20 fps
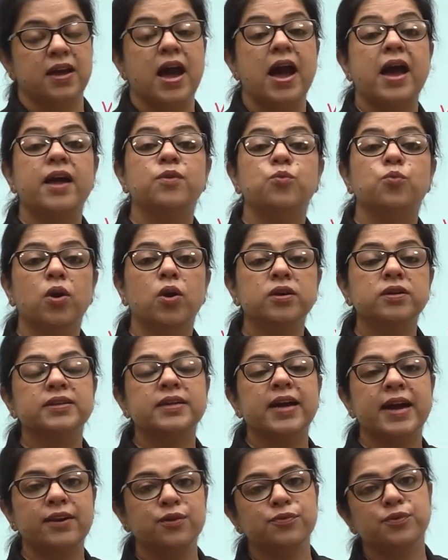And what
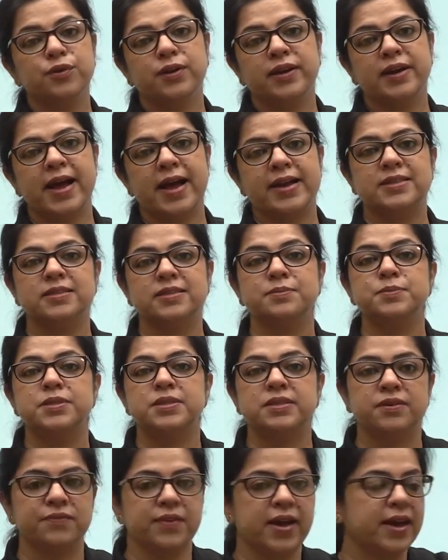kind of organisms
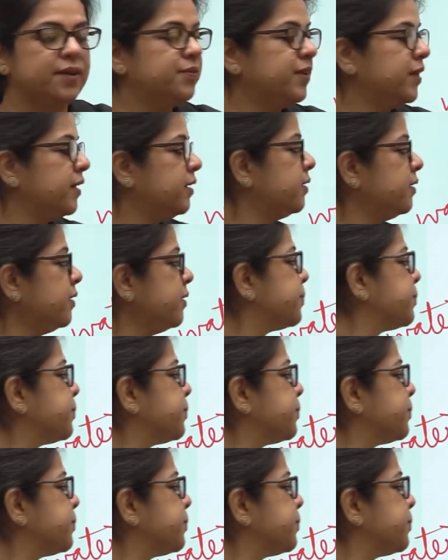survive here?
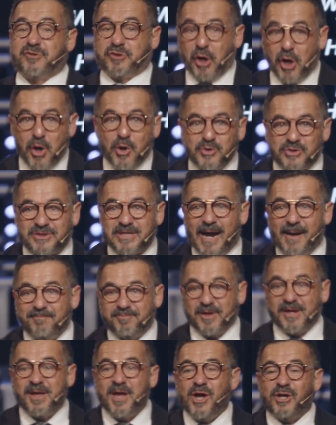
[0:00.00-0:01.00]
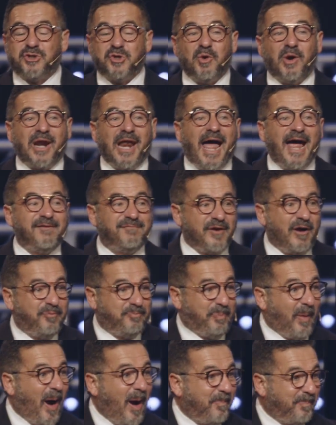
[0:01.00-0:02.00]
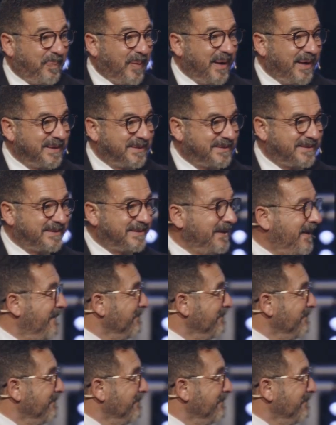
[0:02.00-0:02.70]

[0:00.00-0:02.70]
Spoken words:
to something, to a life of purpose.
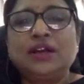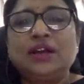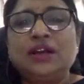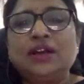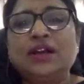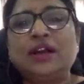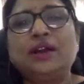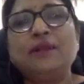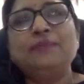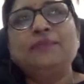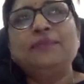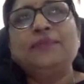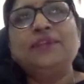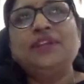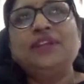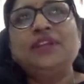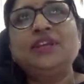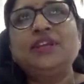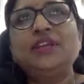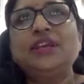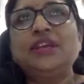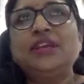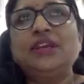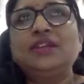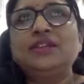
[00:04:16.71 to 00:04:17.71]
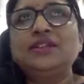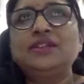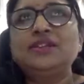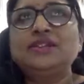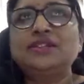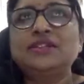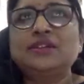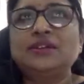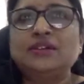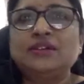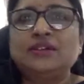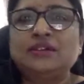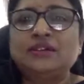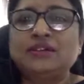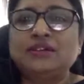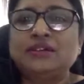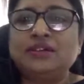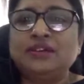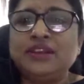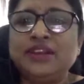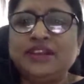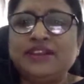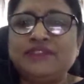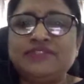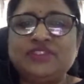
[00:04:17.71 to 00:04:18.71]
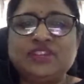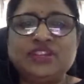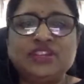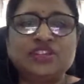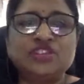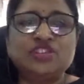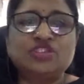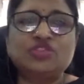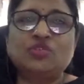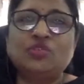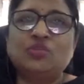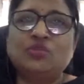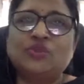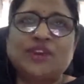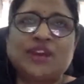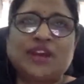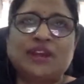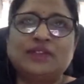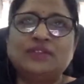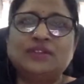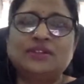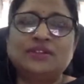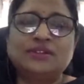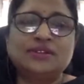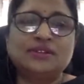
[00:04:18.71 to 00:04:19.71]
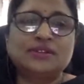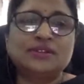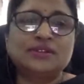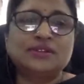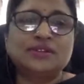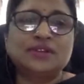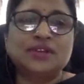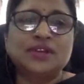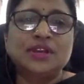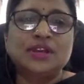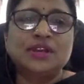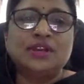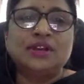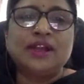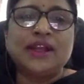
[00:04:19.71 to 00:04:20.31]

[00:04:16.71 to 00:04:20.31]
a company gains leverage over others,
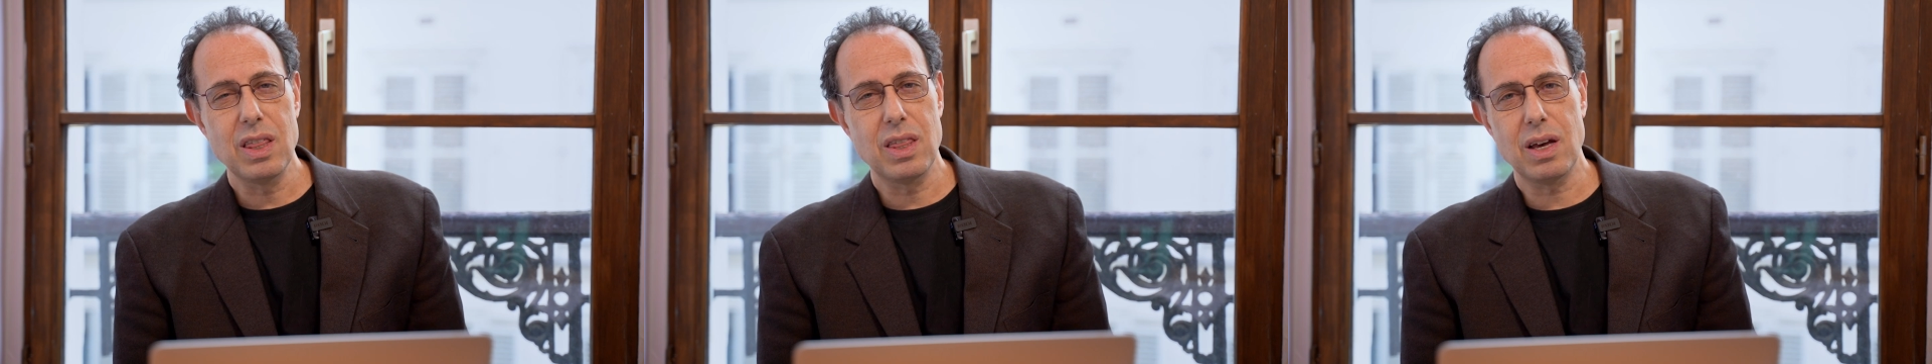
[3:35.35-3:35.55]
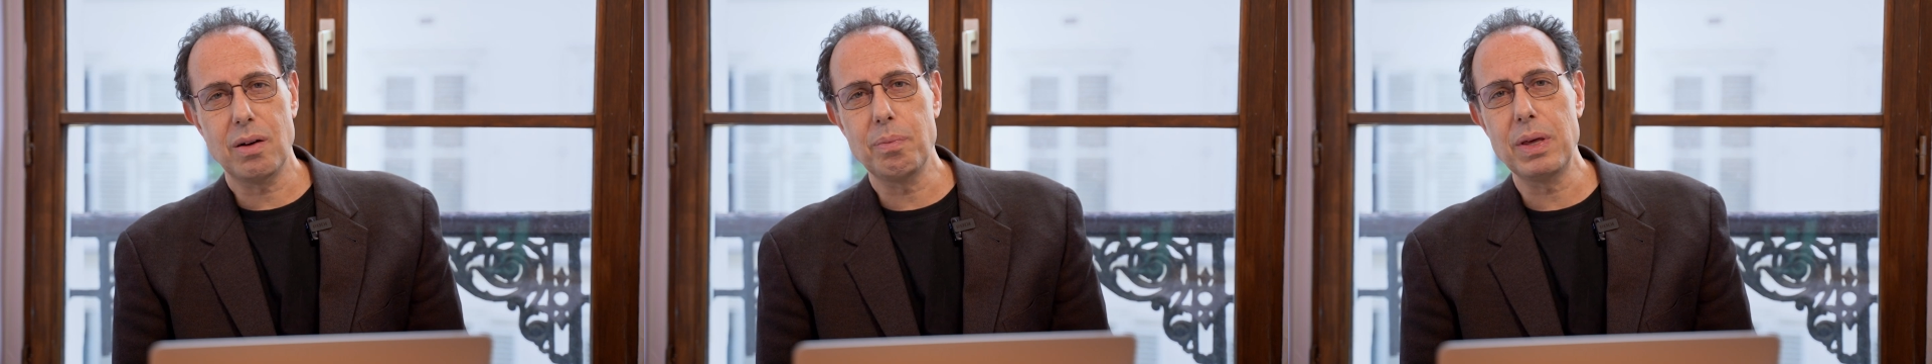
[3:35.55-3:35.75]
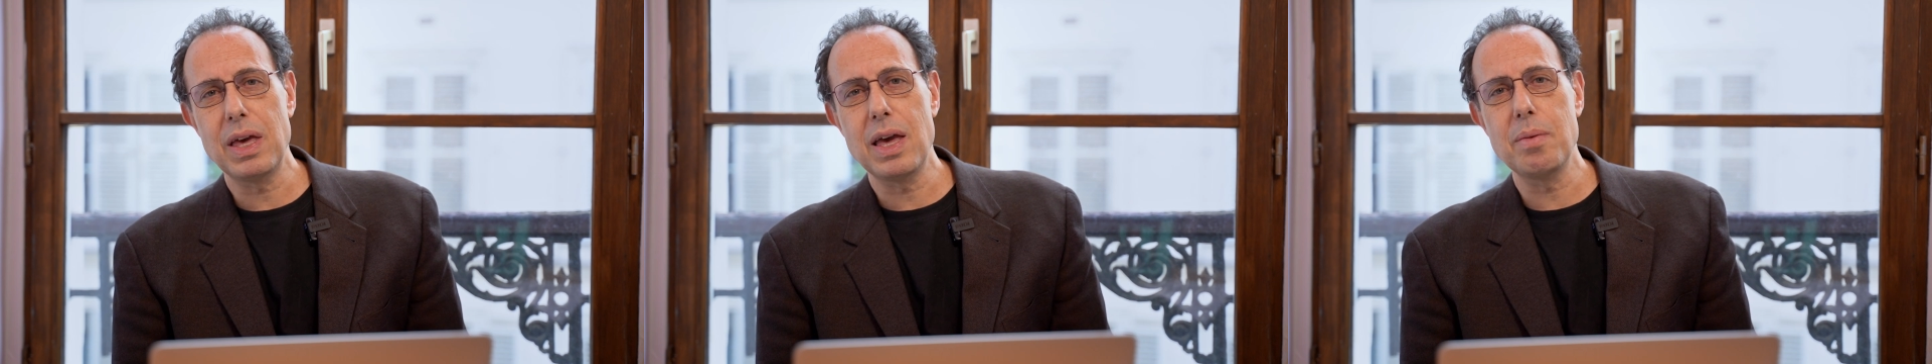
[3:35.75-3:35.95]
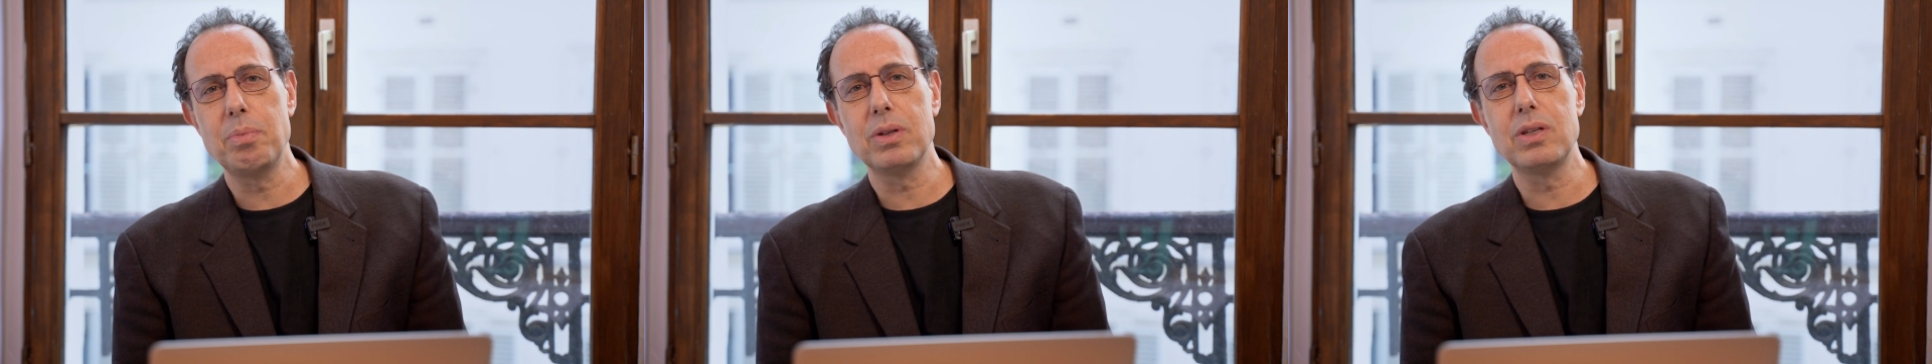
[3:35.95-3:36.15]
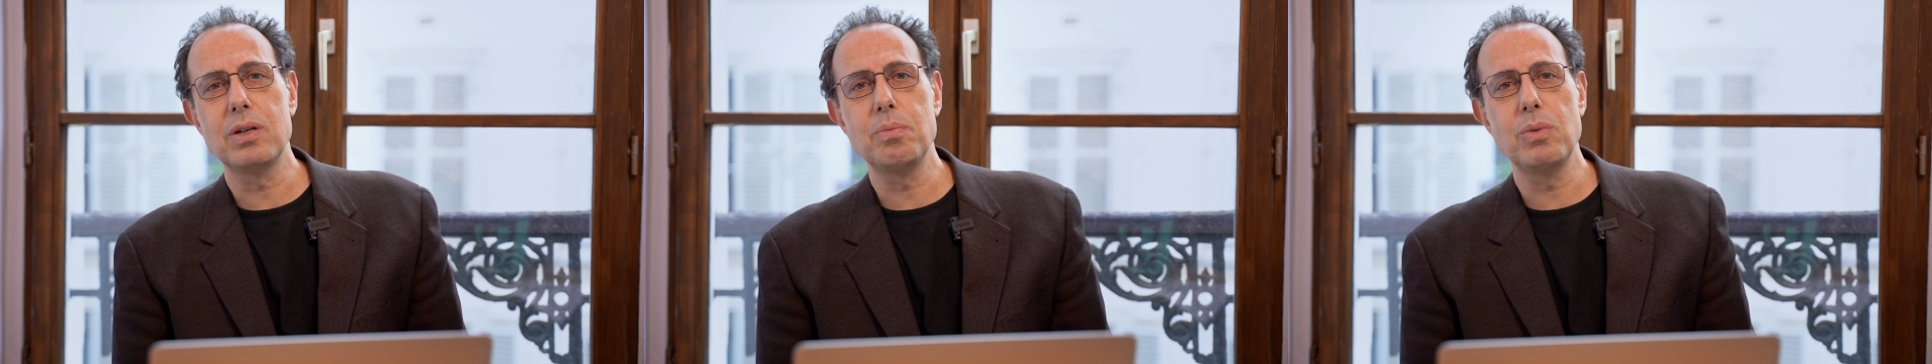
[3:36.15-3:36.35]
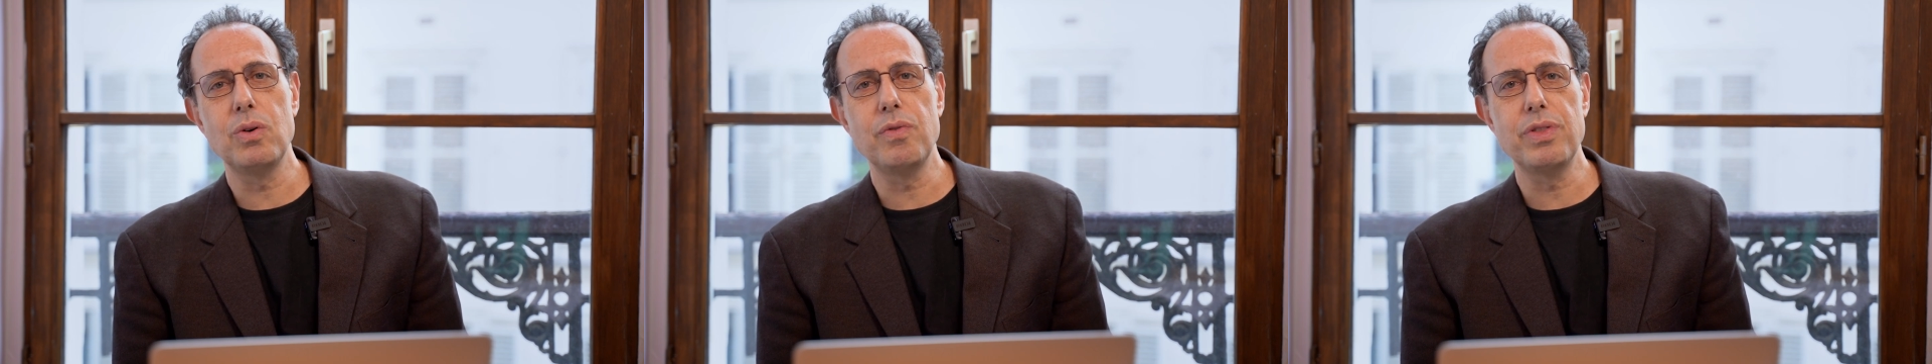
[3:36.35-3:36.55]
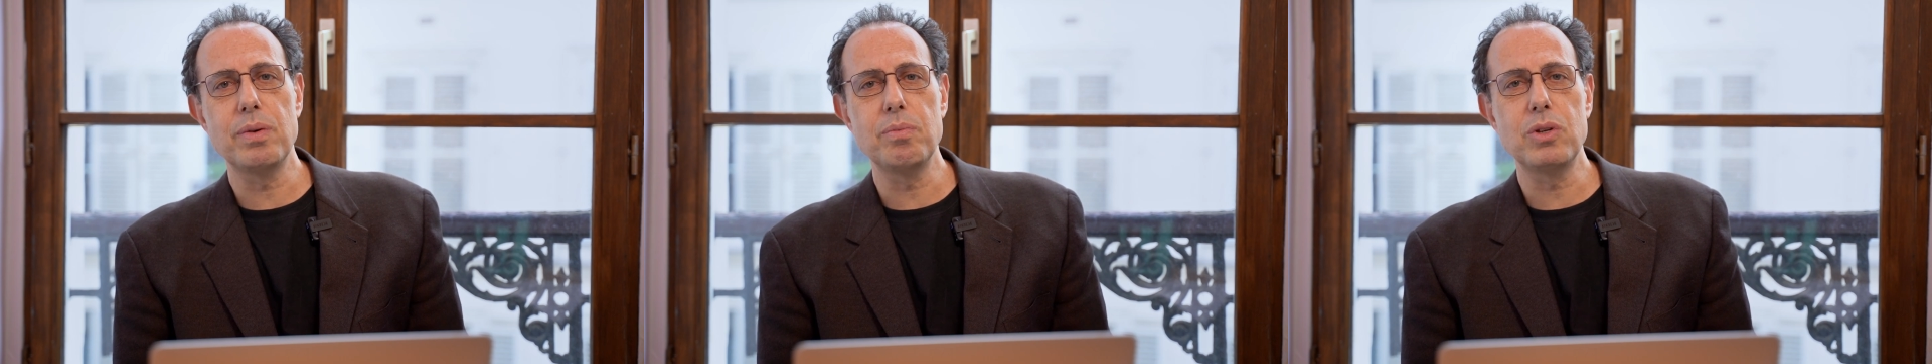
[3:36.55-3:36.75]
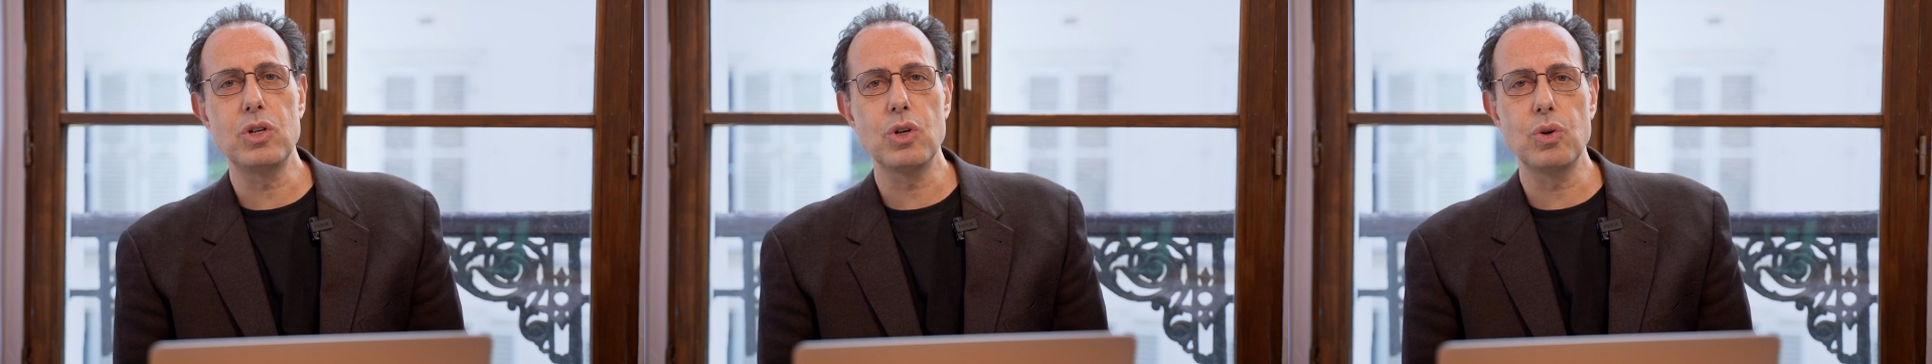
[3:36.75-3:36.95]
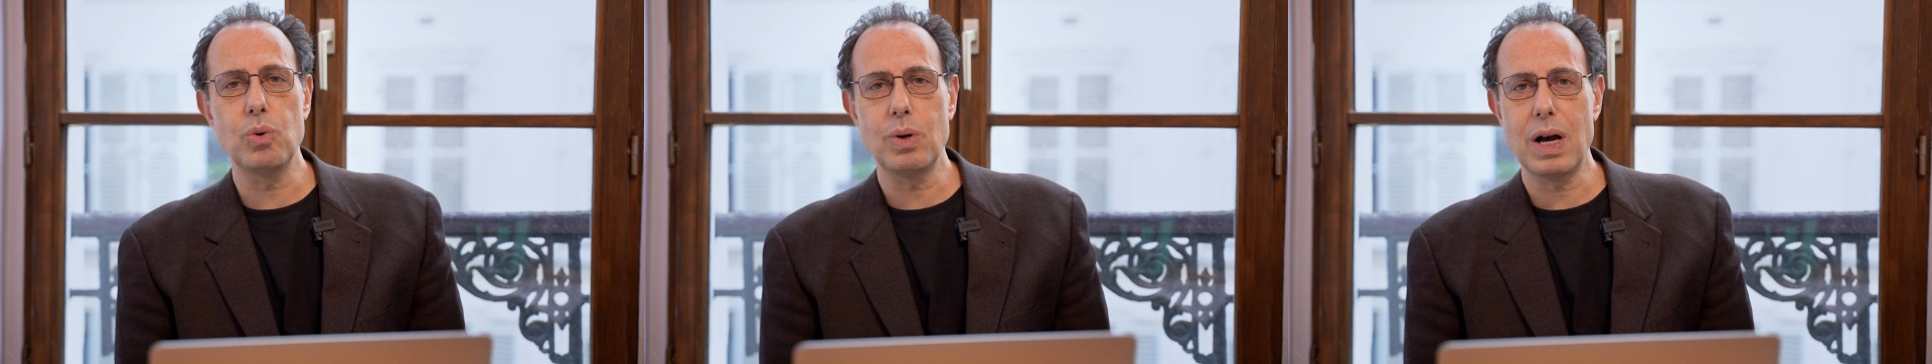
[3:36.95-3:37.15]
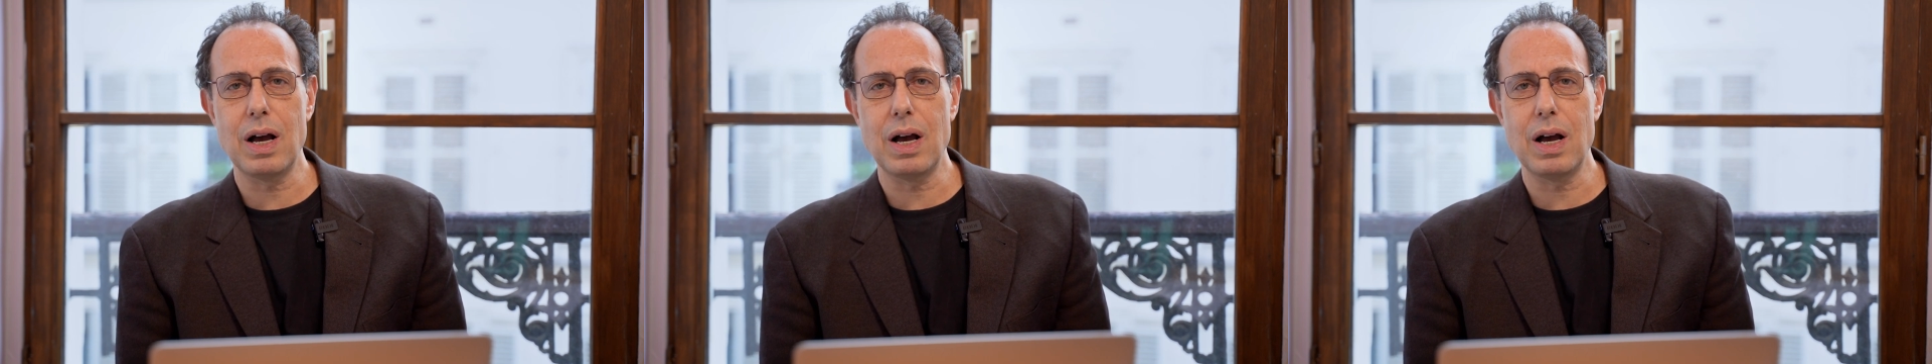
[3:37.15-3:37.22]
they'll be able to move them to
== == ==
[What you are asked to do]
Copy out all of the entries exactly as they stand, with no pictures in your copy.

[Expected output]
20 fps
And what
kind of organisms
survive here?
[0:00.00-0:01.00]
[0:01.00-0:02.00]
[0:02.00-0:02.70]

[0:00.00-0:02.70]
Spoken words:
to something, to a life of purpose.
[00:04:16.71 to 00:04:17.71]
[00:04:17.71 to 00:04:18.71]
[00:04:18.71 to 00:04:19.71]
[00:04:19.71 to 00:04:20.31]

[00:04:16.71 to 00:04:20.31]
a company gains leverage over others,
[3:35.35-3:35.55]
[3:35.55-3:35.75]
[3:35.75-3:35.95]
[3:35.95-3:36.15]
[3:36.15-3:36.35]
[3:36.35-3:36.55]
[3:36.55-3:36.75]
[3:36.75-3:36.95]
[3:36.95-3:37.15]
[3:37.15-3:37.22]
they'll be able to move them to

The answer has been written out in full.